The summer is over, schools are back, parliament is starting up and party conferences are just around the corner. The political - and journalistic - world remains transfixed by the Hutton Inquiry. The reasons are obvious. Putting aside the eventual verdict - most likely a "score draw" with Blair and Campbell vindicated on the charge of "sexing up" the infamous Iraq dossier but with Labour damaged in the eyes of the public - for anyone with the remotest interest in politics this has been a feast. The painstaking interrogation of witnesses combined with the unprecedented disclosure of internal memos and e-mails has offered an extraordinarily detailed insight into how the current government operates. Only a fraction of the documentation has reached the broader public gaze through the pages of the newspapers, but what a rich haul that has been. We have seen the briefing that Alastair Campbell provides for Tony Blair for Prime Minister’s Questions - and it amounts to a script, complete with soundbites. And we have seen exactly how dominant the prime minister’s office is in Whitehall - at no stage in Geoff Hoon’s evidence, for example, did we get the impression that as Her Majesty’s secretary of state for defence he had any real autonomy. Students and political scientists will mine the data on the Hutton Inquiry’s website, not for the disclosure of secrets but because here is revealed the fine grain of an administration.

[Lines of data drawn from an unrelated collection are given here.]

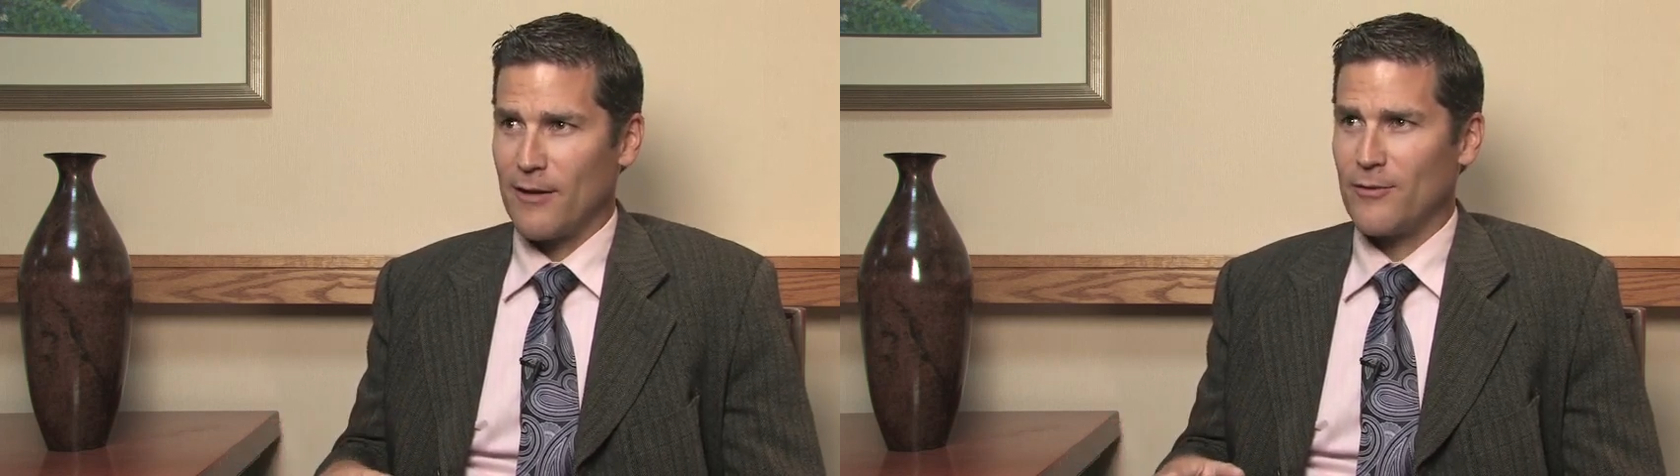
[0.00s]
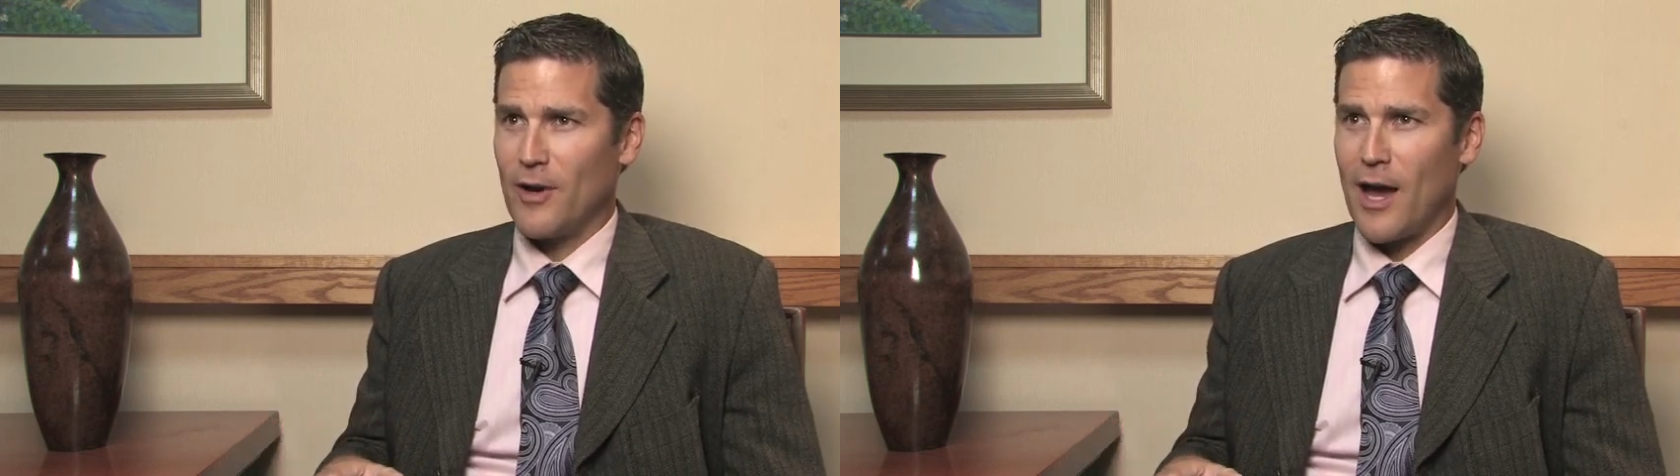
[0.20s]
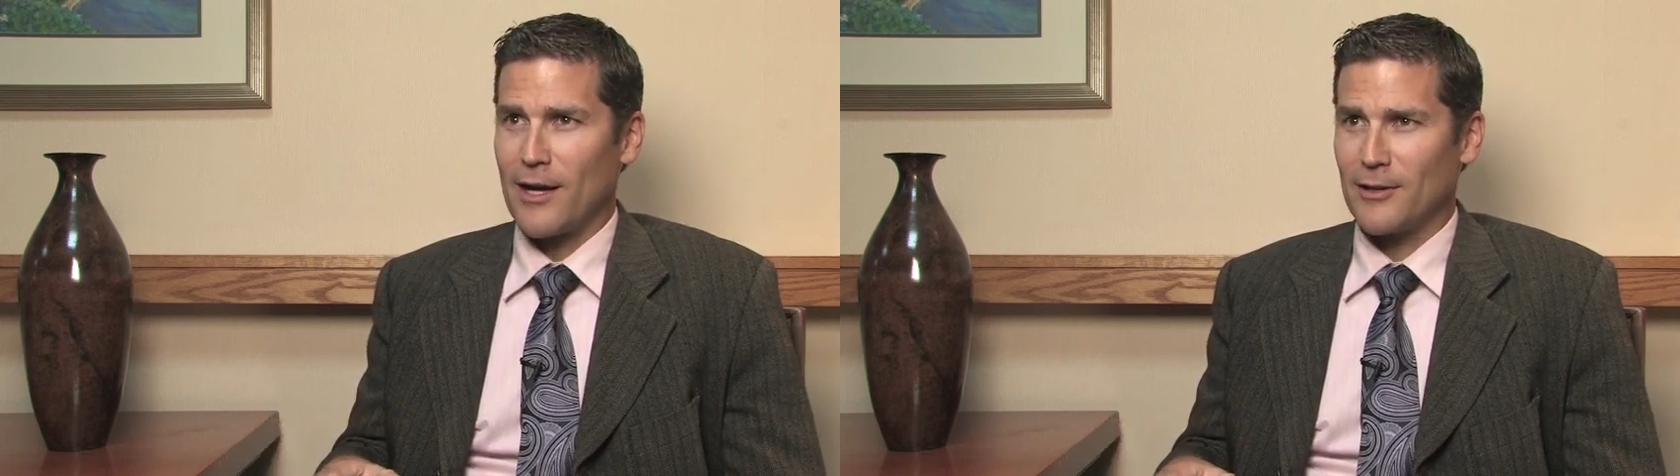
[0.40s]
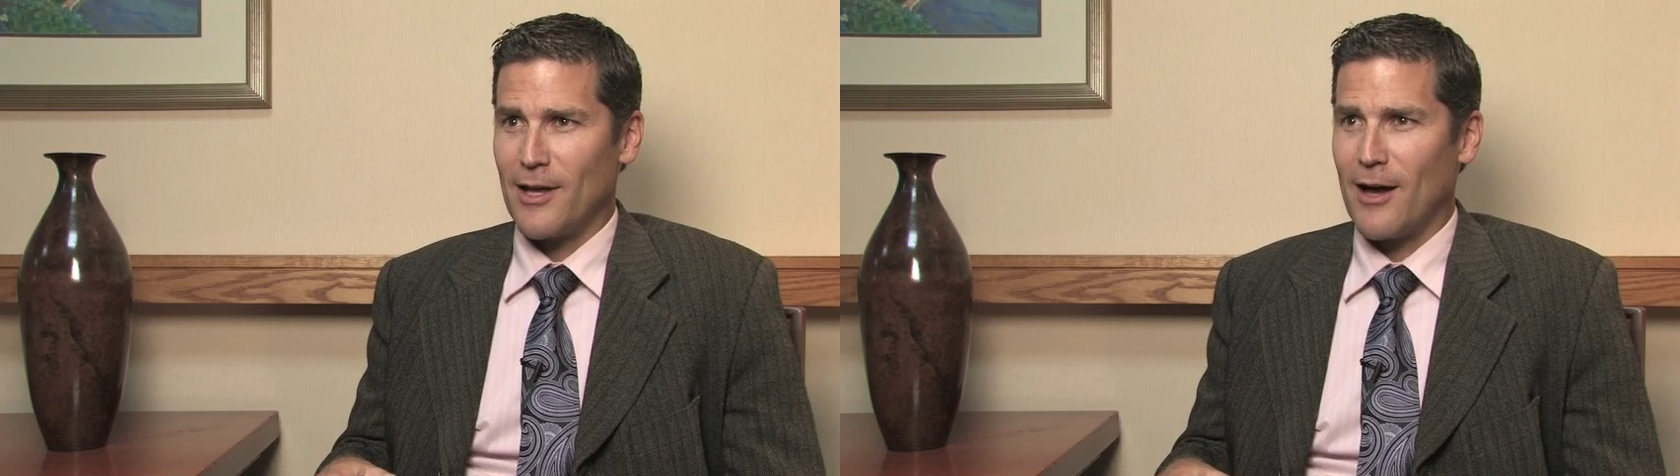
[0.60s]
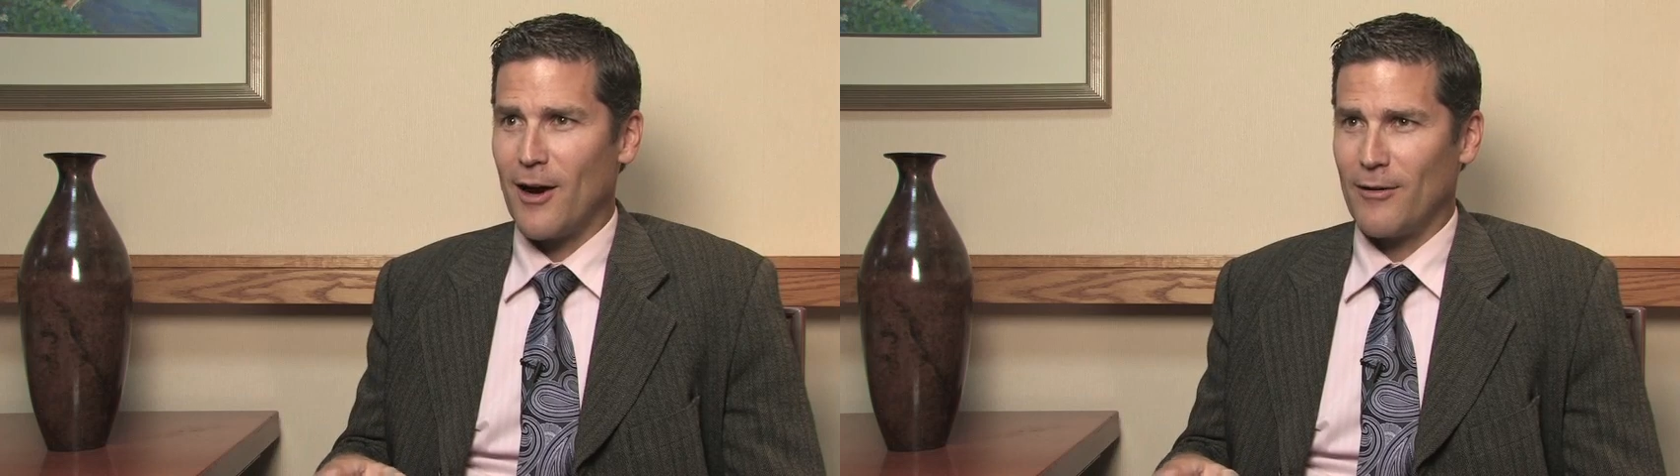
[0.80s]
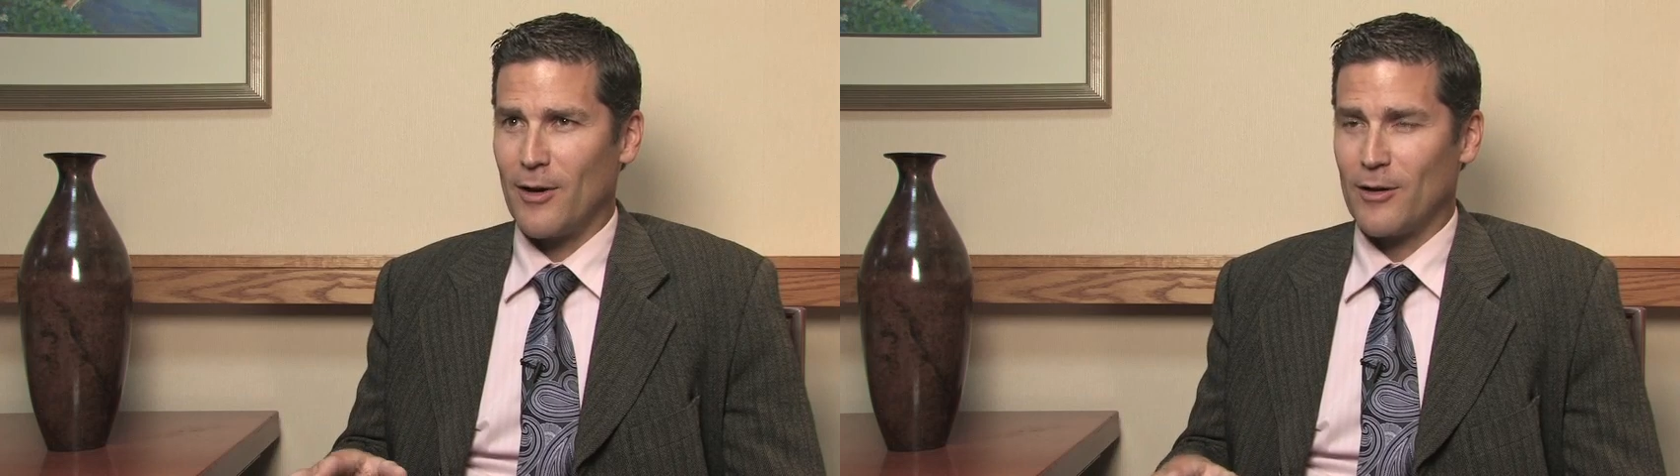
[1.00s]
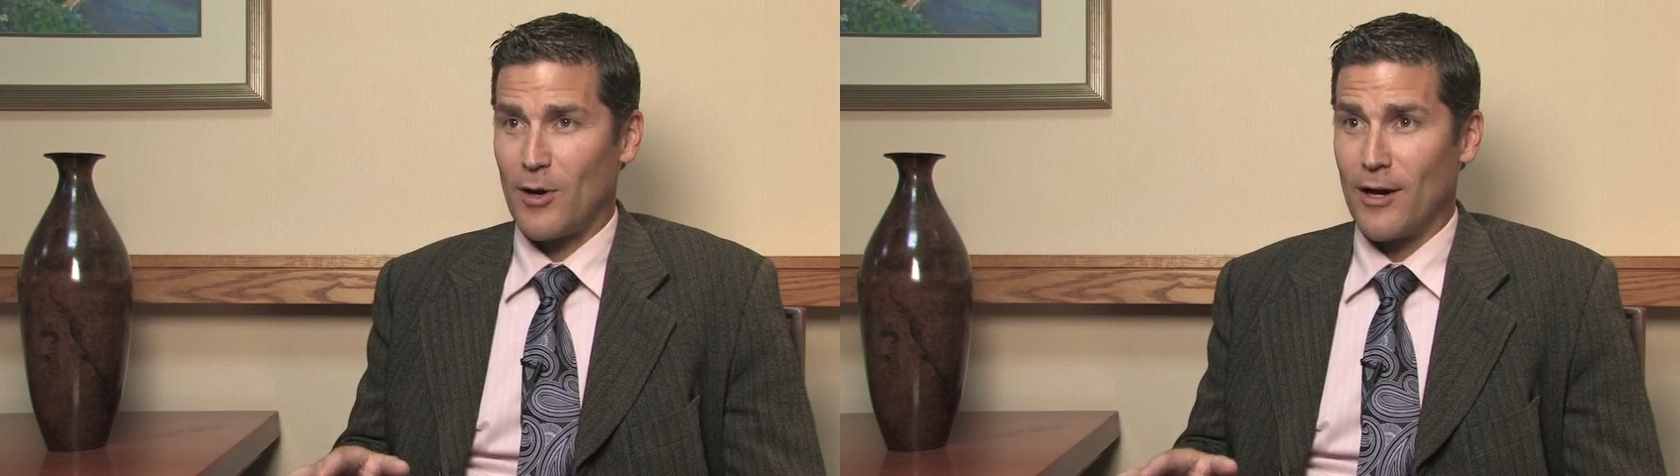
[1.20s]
of 9/11,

However, as autumn advances normal service will resume. The focus will return to the hard grind of government. So what will we see in the new term? First, there will be increasing optimism about the National Health Service. The chancellor’s generous increase in funding combined with the massive capital improvement programme initiated in Labour’s first term is now delivering tangible improvement on the ground. Though headlines are still dominated by horror stories we are close to a tipping point. For some time now NHS chief executives have been telling me that services are being vastly improved - their stories are now being echoed by anecdotal evidence from friends and acquaintances. When word-of-mouth reaches critical mass then we will realise that our NHS is once more world-class - after all, unlike France we did not have 10,000 excess deaths because of the heat-wave. Second, the city agenda will continue to gain in importance. City leadership is undergoing a real renaissance. From Ken Livingstone in London through Howard Bernstein in Manchester to Donald Anderson in Edinburgh we have politicians and chief executives with real vision and the skills to deliver. And the big challenges - from race and immigration to productivity - will only be met if our cities succeed. Interesting times indeed.
John McTernan is a political analyst.